Ben Mouling também percebe esta mudança, com alguma preocupação: “O mundo está ficando cada vez mais louco. As pessoas não sabem mais se comunicar normalmente. Todo mundo é obcecado pela saúde física, mas ninguém explica que também é preciso ter saúde mental. E para mim, francamente, a vida é a vida que você vê nos bares.«
Como chegamos lá? As causas são múltiplas e se acumulam como dívidas não pagas. Segundo Nathalie Laurent da Horeca Wallonie, os hábitos de consumo mudaram: “Desde a covid, as pessoas adquiriram o hábito de consumir em casa. Os jovens preferem cafés temáticos, festivais e outros eventos em vez de tomar uma bebida no café local. Sem falar na influência das redes sociais…”
O representante da Horeca Wallonie (na Bélgica, Horeca é um acrónimo que designa o sector da hotelaria, restauração e cafés): «Os custos de energia explodiram. As normas de segurança representam muitas vezes investimentos demasiado elevados para pequenos estabelecimentos e a concorrência dos bares desportivos, geridos por voluntários, está a consumir as margens.»
E ainda há o que Ben Mouling chama, em holandês, de «contratos de estrangulamento«, O «contratos de estrangulamento«: cerca de 70% dos cafés belgas estão ligados a uma grande cervejaria ou atacadista, que lhes impõe seus produtos a preços crescentes, explica Ben Mouling: «Quanto menos pessoas consomem cerveja, mais os cervejeiros aumentam os seus preços para compensar. E quanto mais os preços aumentam, menos pessoas têm condições de comprá-la. É um círculo vicioso.»
Soma-se a isso o envelhecimento dos inquilinos, cujos filhos não desejam mais assumir. Nathalie Laurent teve sorte: seu filho assumiu, mas ela permanece realista: “O trabalho é difícil: horários escalonados, trabalho nos finais de semana, solidão como chefe, muitas vezes sem funcionários.”
Perante este declínio, Ben Mouling decidiu há um ano e meio não ficar parado ao lançar Kroegtijgers, que em flamengo significa «os tigres do café«, coletivo que produz reportagens em vídeo para dar nova visibilidade a estabelecimentos ameaçados.
«Destacamos os nossos cafés nas redes sociais, porque é onde a vida acontece agora. Quer você seja jovem ou velho, todos estão ao telefone. Estou tentando mostrar essa cultura de café online para que as pessoas percebam o que estão perdendo. E acima de tudo, o que eles têm a ganhar voltando«, diz Ben Mouling. Resultado: a página do projeto no Facebook atrai mais de 44 mil membros e a página no Instagram, 40 mil seguidores.
A estratégia dos tigres assenta em três pilares: aumentar a visibilidade dos cafés no Instagram e no TikTok para chegar aos jovens, criar um mapa online listando cafés autênticos na Bélgica e organizar eventos nos estabelecimentos destacados.
E a próxima grande reunião já está marcada. No dia 12 de setembro, os tigres organizam o primeiro Dia Nacional do Bar no norte do país. O conceito? Cada café registado na plataforma compromete-se a organizar uma atividade original naquele sábado. Às 18h afiada, todos os proprietários oferecerão um tour nacional com o apoio de grandes cervejeiros.

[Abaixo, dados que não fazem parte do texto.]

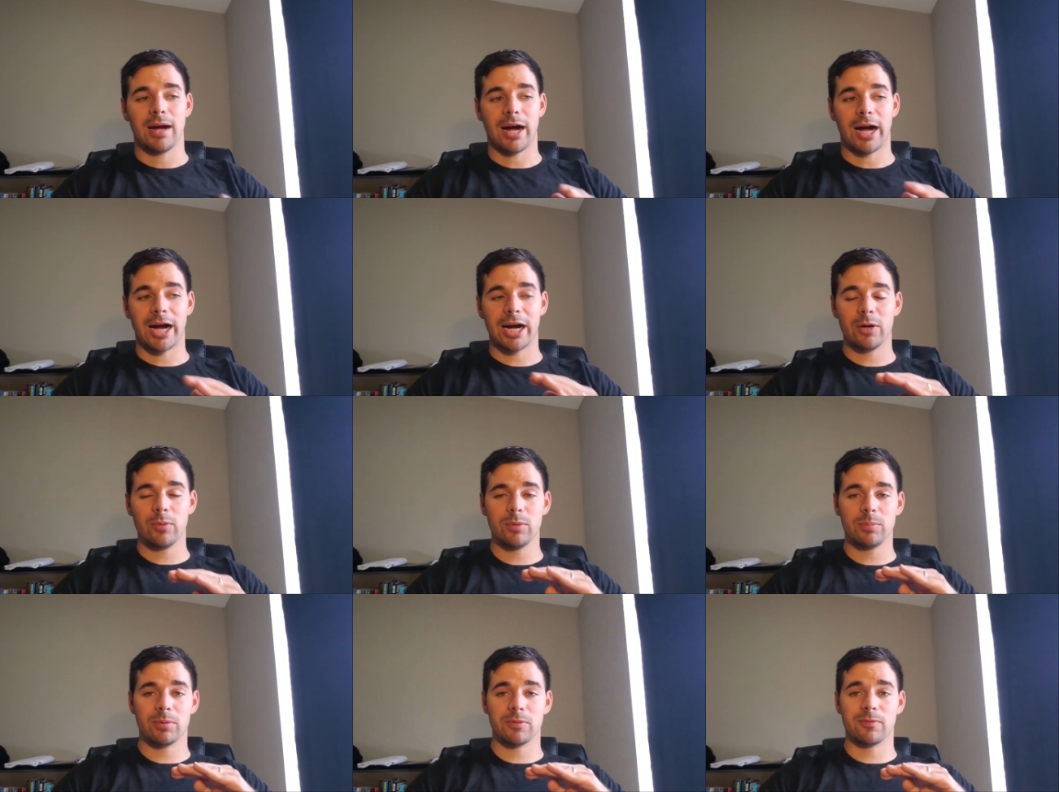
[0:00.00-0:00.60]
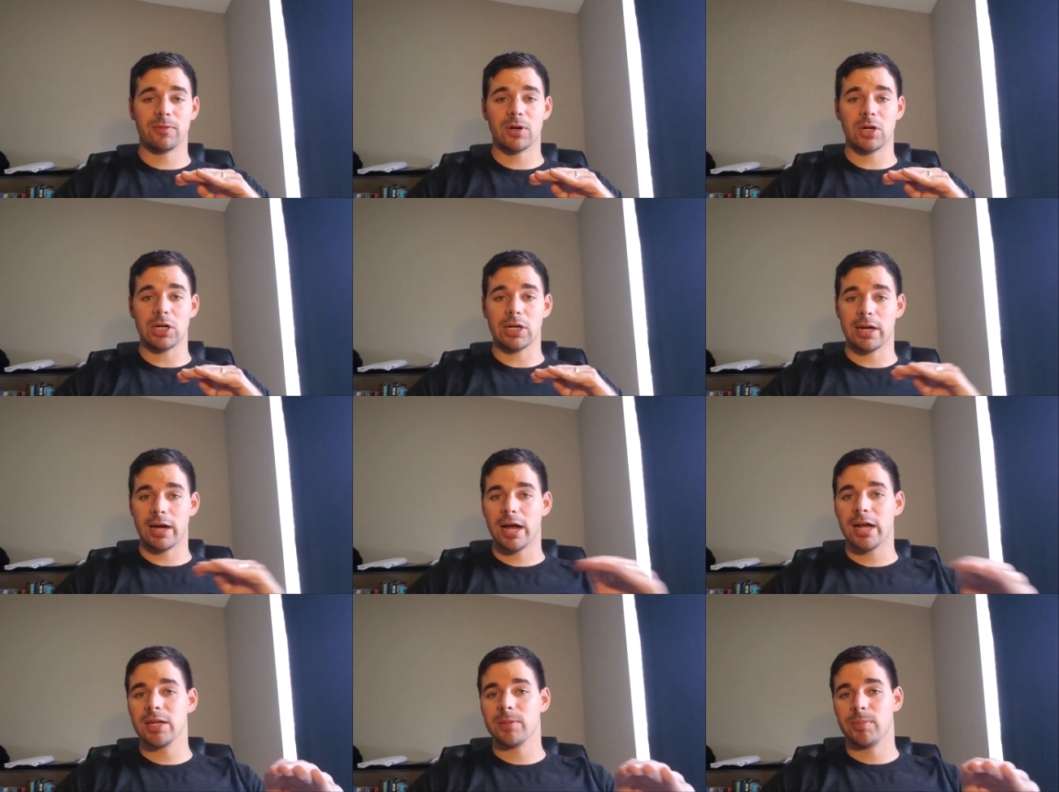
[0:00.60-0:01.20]
I would prefer
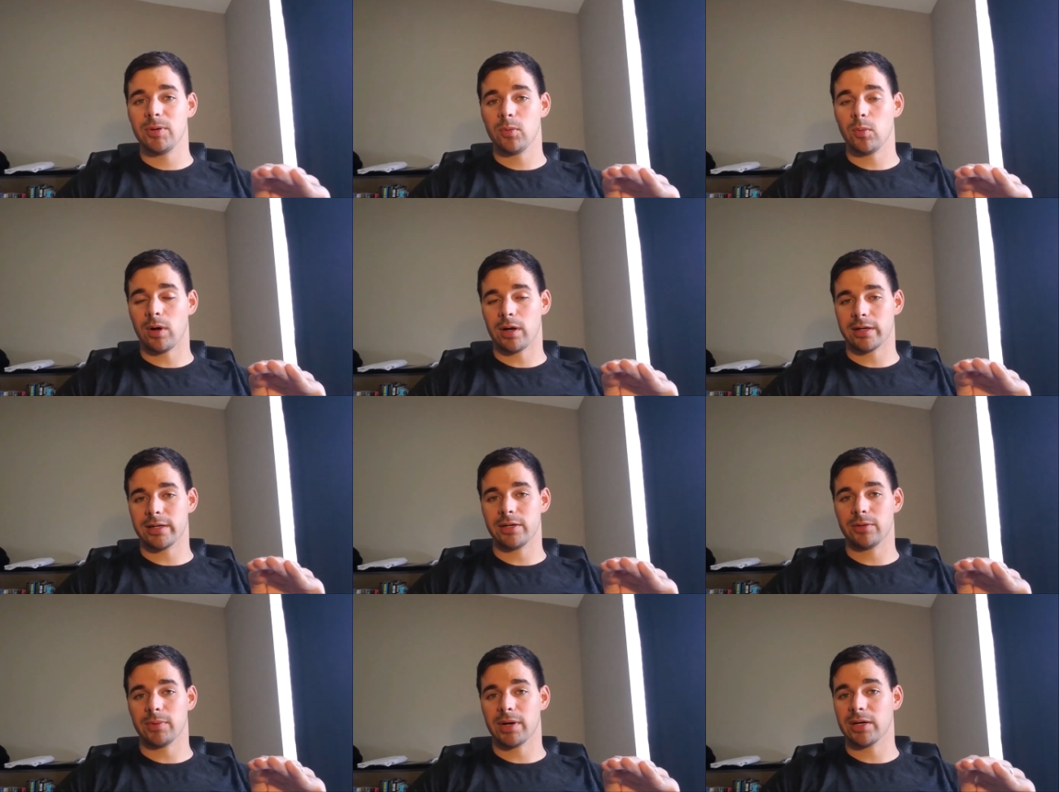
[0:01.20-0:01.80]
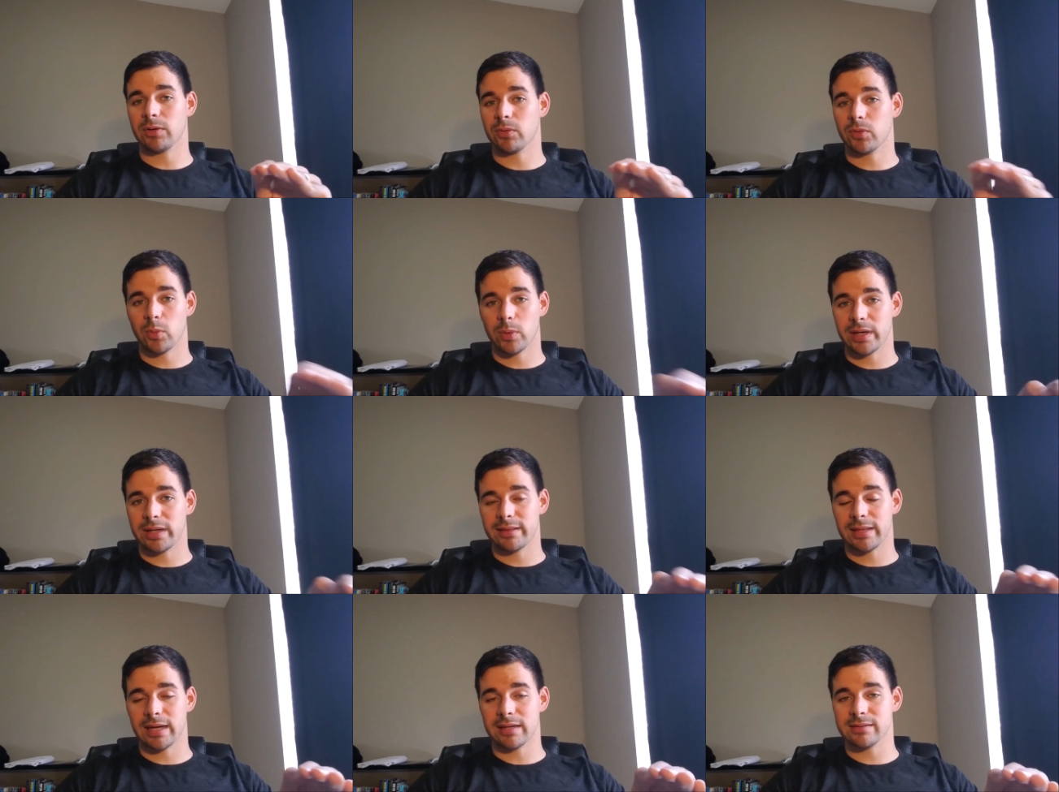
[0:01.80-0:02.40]
not to be walking around with
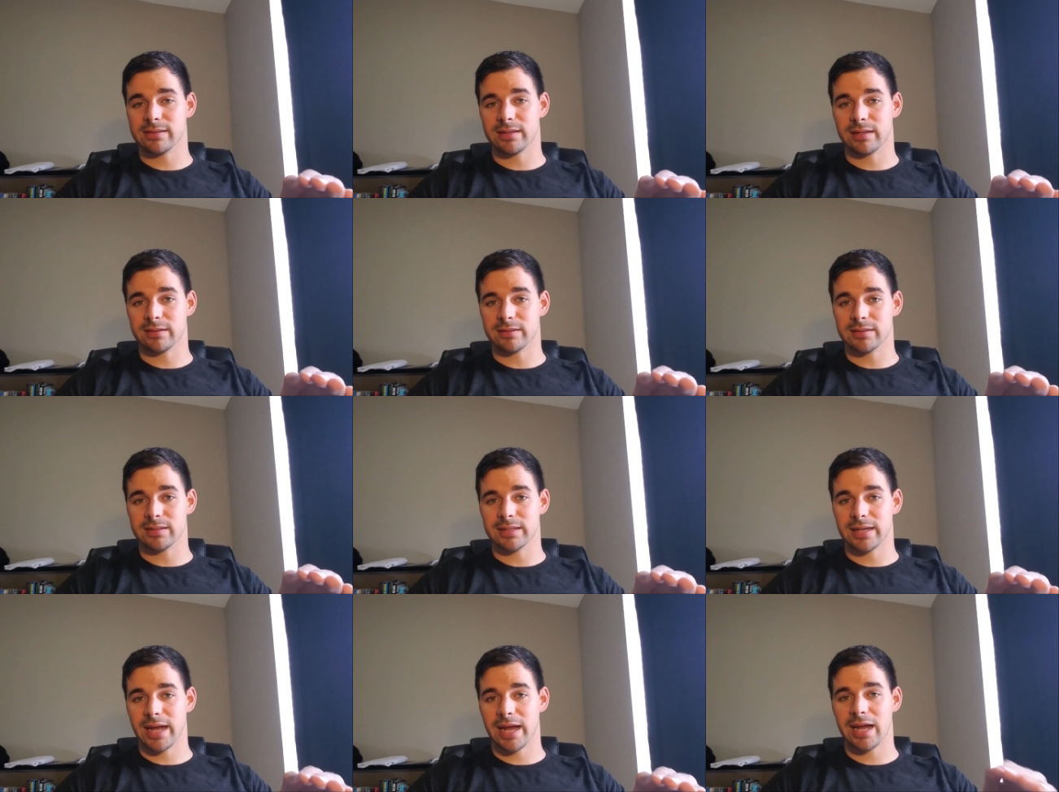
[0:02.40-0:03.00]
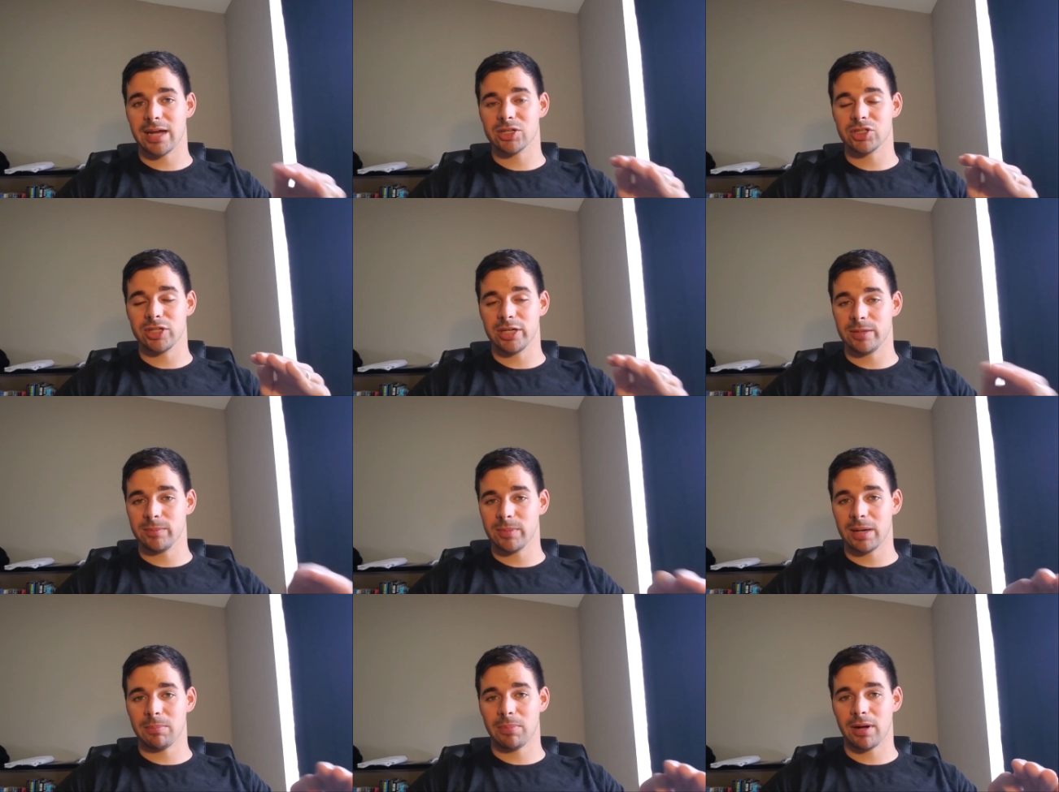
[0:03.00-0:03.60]
$20,000 in cash
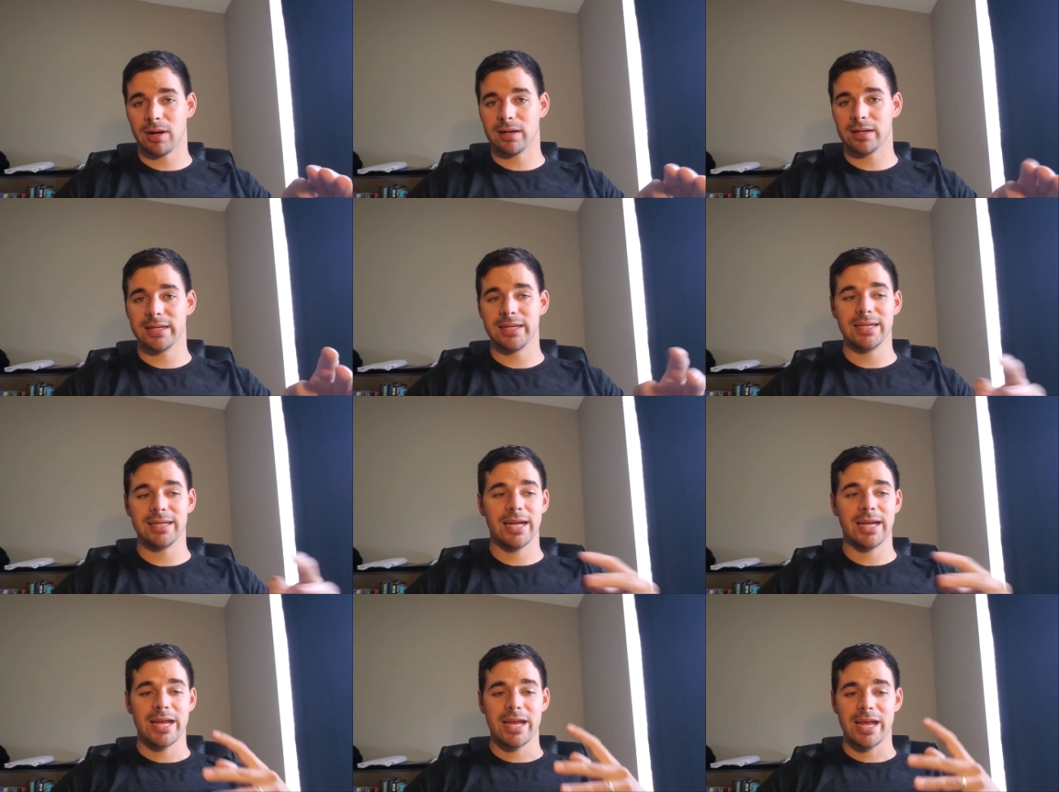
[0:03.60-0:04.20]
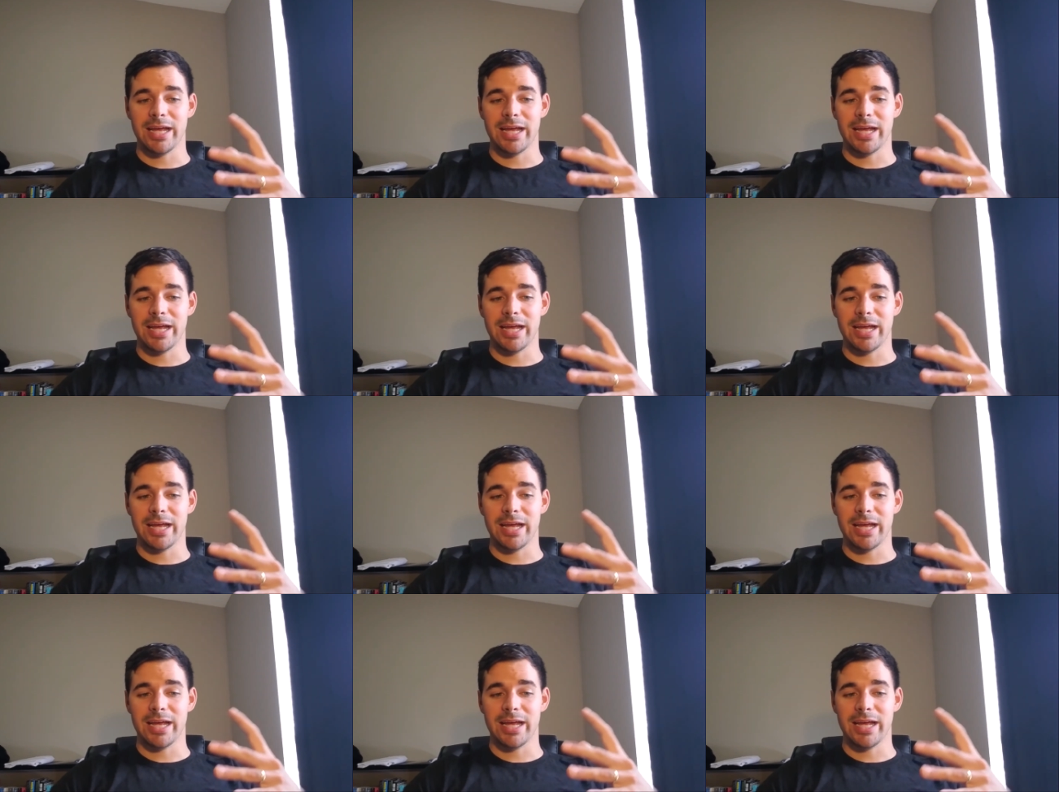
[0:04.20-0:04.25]
in my pocket.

«Acho que vai ser maior que o feriado nacional, porque se conseguirmos ativar todos os cafés num único dia…» desliza Ben Mouling maliciosamente.
O movimento nasceu na Flandres, mas os tigres estão voltados para o sul. Enquanto esperam por parceiros no sul do país, os amigos da Valónia e de Bruxelas são bem-vindos no dia 12 de setembro, garante Ben Mouling: “A ideia é que os valões venham à Flandres para ver o que se passa. E sobretudo com a mensagem: no próximo ano, será com vocês.«
Artigo escrito por AT para RTBF, publicado inicialmente em 17 de junho de 2026 às 6h00.